* **How to complete this task**
Retype the lines from the first one in the records down to the line containing "[00:06:41.05]", counting both, and leave out any pictures.
====== Listed entries
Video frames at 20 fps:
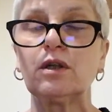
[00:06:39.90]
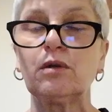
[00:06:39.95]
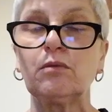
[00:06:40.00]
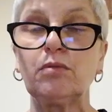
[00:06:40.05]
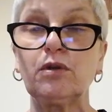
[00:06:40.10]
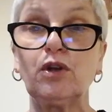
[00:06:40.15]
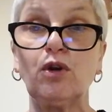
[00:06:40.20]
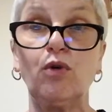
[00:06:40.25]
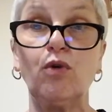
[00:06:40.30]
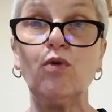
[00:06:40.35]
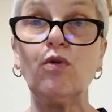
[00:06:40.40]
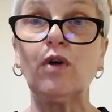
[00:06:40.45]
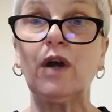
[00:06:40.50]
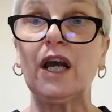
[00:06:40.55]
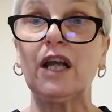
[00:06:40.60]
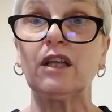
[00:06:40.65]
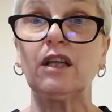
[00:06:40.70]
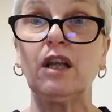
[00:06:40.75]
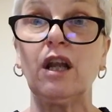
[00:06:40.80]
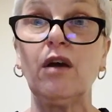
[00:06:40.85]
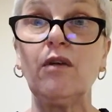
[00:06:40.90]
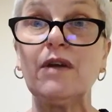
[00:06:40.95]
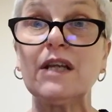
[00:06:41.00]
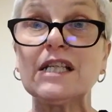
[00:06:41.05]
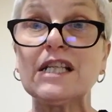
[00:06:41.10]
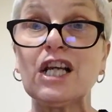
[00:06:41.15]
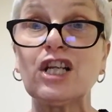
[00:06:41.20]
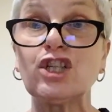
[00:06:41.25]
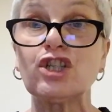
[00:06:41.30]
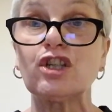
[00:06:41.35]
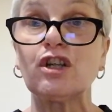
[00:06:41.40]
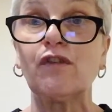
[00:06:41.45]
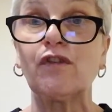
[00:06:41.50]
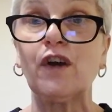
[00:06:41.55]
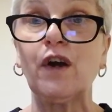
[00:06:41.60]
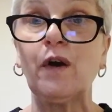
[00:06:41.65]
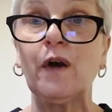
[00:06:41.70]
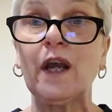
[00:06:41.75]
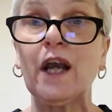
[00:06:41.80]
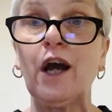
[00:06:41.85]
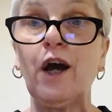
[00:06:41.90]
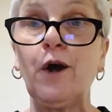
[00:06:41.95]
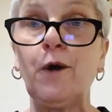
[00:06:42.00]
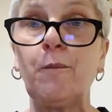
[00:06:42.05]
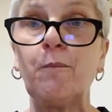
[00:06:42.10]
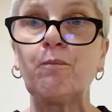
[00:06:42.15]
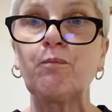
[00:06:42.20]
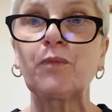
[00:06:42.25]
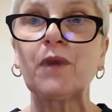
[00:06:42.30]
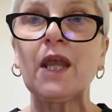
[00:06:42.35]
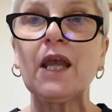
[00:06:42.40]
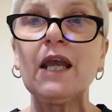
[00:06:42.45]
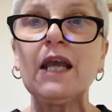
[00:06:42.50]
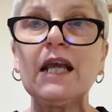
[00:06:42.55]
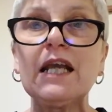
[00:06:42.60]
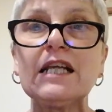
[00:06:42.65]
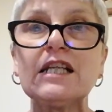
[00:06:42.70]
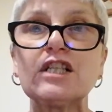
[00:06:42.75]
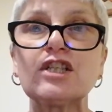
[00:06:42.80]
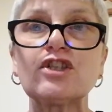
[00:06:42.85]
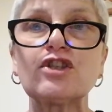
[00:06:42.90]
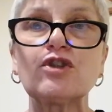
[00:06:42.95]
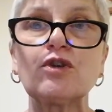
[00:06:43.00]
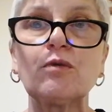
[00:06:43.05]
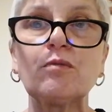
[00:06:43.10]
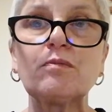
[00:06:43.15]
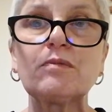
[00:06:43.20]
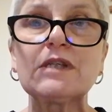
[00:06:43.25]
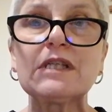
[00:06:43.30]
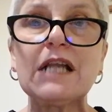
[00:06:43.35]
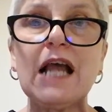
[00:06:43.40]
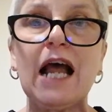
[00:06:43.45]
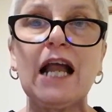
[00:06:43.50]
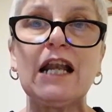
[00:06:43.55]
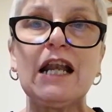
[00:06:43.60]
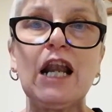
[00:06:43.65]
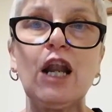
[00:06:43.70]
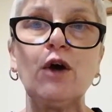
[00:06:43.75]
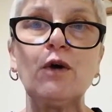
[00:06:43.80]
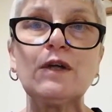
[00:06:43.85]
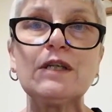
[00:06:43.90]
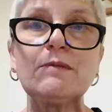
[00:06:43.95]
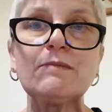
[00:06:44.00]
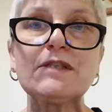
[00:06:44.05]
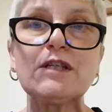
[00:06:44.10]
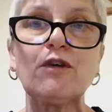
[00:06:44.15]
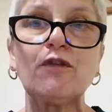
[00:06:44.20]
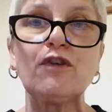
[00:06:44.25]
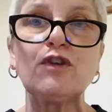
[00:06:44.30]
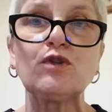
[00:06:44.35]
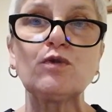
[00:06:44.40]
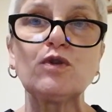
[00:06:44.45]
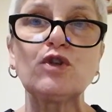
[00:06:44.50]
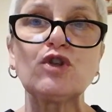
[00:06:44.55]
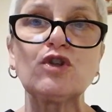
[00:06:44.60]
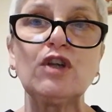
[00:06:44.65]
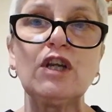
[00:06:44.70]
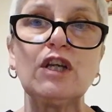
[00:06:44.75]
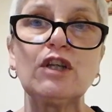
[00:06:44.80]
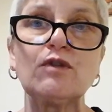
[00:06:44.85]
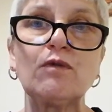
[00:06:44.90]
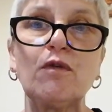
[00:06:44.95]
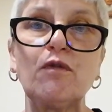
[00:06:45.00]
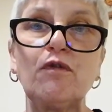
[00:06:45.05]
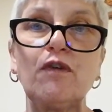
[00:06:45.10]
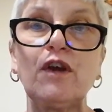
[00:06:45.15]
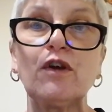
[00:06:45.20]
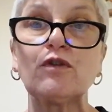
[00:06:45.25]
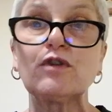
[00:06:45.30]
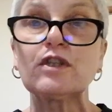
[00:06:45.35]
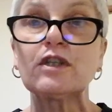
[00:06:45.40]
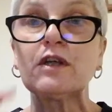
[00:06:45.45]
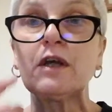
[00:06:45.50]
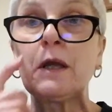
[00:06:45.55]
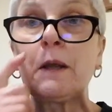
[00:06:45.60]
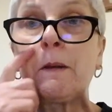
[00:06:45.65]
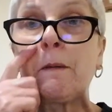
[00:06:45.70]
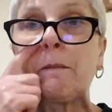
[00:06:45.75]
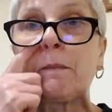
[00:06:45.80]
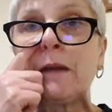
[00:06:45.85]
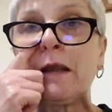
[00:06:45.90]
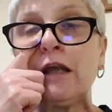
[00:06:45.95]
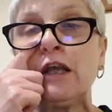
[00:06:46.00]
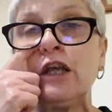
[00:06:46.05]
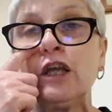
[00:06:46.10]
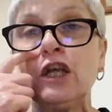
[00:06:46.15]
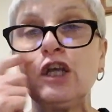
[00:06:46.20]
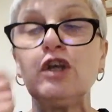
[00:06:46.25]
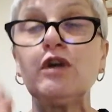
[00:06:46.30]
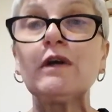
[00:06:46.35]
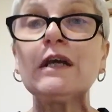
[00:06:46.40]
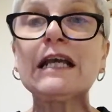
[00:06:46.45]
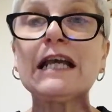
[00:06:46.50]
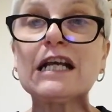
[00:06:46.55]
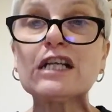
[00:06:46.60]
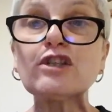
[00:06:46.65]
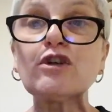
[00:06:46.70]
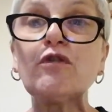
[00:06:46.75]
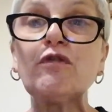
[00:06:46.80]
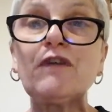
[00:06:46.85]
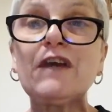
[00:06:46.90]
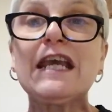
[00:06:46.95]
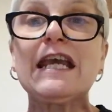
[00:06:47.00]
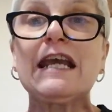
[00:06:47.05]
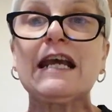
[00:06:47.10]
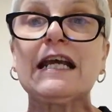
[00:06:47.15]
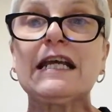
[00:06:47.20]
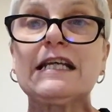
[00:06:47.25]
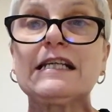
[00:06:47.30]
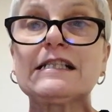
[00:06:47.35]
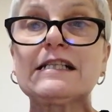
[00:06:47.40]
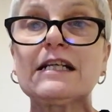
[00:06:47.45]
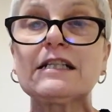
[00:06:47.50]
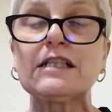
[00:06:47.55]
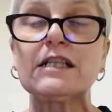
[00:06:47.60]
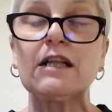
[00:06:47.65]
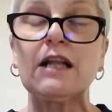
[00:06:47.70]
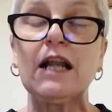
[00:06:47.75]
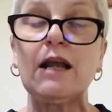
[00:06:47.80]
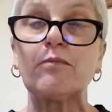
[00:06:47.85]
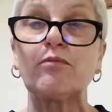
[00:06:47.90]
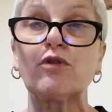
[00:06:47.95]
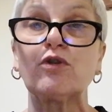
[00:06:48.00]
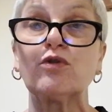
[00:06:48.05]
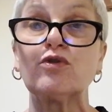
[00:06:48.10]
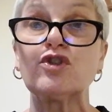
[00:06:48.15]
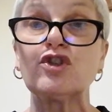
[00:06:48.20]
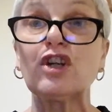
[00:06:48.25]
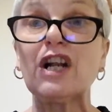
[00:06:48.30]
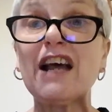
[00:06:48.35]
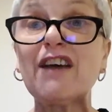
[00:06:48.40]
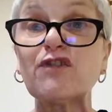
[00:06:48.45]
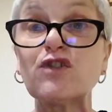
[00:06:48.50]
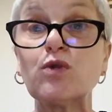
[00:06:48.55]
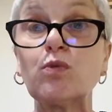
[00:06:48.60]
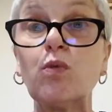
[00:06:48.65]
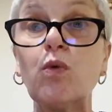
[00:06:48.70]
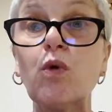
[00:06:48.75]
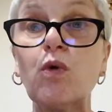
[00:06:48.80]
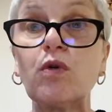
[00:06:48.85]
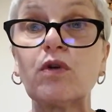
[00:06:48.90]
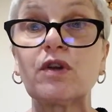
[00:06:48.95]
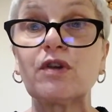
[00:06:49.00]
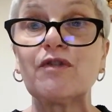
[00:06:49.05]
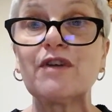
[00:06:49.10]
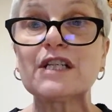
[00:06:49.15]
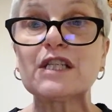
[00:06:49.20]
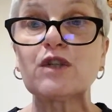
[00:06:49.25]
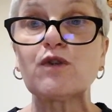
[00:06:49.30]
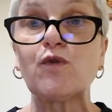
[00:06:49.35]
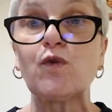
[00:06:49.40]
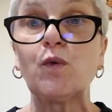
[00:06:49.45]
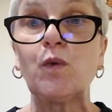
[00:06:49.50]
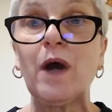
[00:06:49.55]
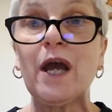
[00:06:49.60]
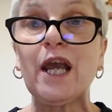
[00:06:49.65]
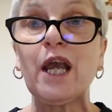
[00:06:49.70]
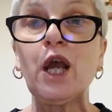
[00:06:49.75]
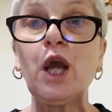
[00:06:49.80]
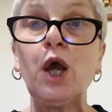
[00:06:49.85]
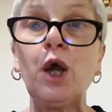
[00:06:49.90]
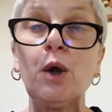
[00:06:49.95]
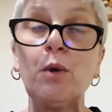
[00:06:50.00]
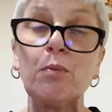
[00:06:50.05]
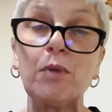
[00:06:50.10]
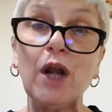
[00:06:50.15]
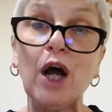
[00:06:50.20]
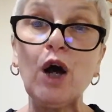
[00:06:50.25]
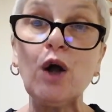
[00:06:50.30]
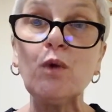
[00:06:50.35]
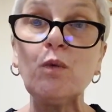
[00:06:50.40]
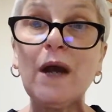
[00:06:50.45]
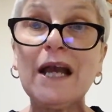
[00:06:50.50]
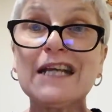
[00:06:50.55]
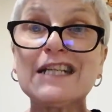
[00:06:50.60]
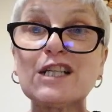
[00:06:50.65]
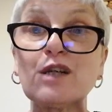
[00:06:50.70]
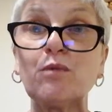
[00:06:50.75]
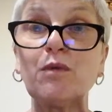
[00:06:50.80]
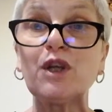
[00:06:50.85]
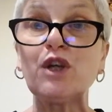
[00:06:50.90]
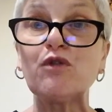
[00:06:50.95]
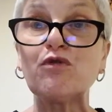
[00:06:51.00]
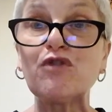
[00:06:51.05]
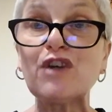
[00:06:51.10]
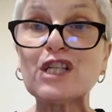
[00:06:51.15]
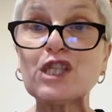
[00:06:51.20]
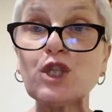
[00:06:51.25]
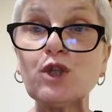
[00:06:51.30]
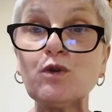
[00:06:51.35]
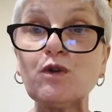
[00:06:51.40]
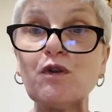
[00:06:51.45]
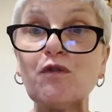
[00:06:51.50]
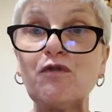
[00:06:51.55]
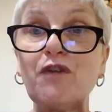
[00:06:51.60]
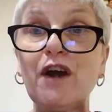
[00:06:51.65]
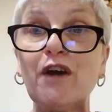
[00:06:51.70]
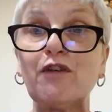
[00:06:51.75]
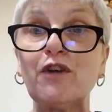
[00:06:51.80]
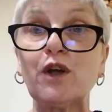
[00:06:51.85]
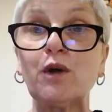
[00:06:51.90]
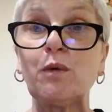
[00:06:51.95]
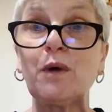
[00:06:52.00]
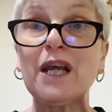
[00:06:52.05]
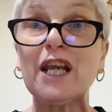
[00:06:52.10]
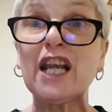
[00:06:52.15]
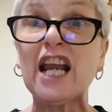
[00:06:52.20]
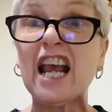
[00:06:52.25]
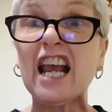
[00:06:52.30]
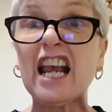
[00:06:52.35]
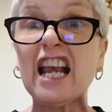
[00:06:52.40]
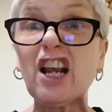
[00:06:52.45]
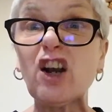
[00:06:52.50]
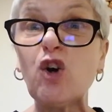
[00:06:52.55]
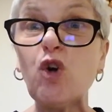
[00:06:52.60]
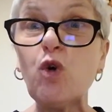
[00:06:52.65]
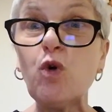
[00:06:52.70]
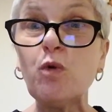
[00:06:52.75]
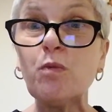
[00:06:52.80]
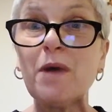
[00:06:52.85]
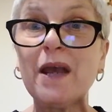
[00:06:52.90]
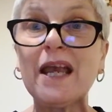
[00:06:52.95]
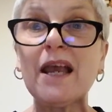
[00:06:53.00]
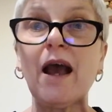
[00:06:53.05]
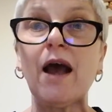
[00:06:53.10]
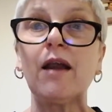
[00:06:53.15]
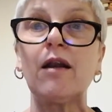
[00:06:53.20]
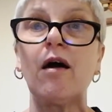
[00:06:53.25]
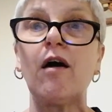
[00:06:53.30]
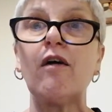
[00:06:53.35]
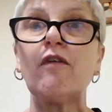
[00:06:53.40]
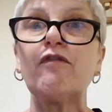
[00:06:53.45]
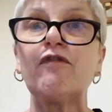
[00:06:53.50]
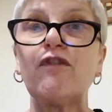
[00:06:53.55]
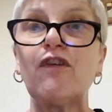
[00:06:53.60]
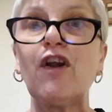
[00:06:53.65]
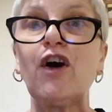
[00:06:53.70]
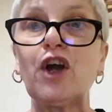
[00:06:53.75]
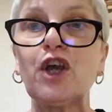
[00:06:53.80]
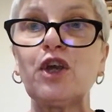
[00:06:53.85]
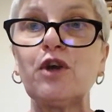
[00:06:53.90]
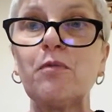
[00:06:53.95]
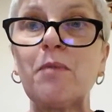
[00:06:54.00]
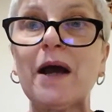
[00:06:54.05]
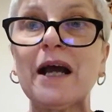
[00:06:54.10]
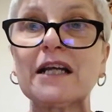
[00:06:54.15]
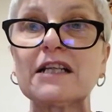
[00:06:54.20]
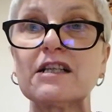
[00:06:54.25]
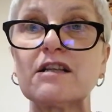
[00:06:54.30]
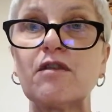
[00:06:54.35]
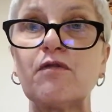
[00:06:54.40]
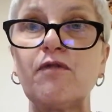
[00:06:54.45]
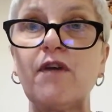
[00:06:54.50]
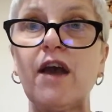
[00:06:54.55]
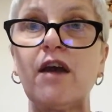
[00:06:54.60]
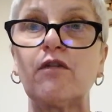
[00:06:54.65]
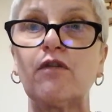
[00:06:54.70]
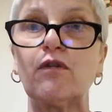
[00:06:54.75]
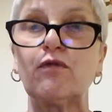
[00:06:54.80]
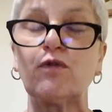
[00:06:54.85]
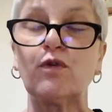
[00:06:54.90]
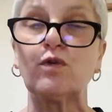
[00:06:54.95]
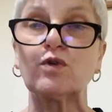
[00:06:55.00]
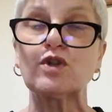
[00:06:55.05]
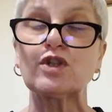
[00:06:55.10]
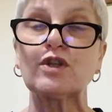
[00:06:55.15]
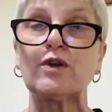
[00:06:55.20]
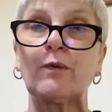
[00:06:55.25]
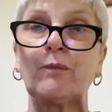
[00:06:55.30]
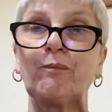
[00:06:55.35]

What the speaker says: But the hawk had no intention of going home. He stopped and lowered himself into a field. "You can get off here," he said to the leprechauns. "You'll have to walk the rest of the way, but I'll wait, and when you've rescued the Fairy Queen, call me and I'll fly you back to the fairy fort."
============
* **Response to this task**
Video frames at 20 fps:
[00:06:39.90]
[00:06:39.95]
[00:06:40.00]
[00:06:40.05]
[00:06:40.10]
[00:06:40.15]
[00:06:40.20]
[00:06:40.25]
[00:06:40.30]
[00:06:40.35]
[00:06:40.40]
[00:06:40.45]
[00:06:40.50]
[00:06:40.55]
[00:06:40.60]
[00:06:40.65]
[00:06:40.70]
[00:06:40.75]
[00:06:40.80]
[00:06:40.85]
[00:06:40.90]
[00:06:40.95]
[00:06:41.00]
[00:06:41.05]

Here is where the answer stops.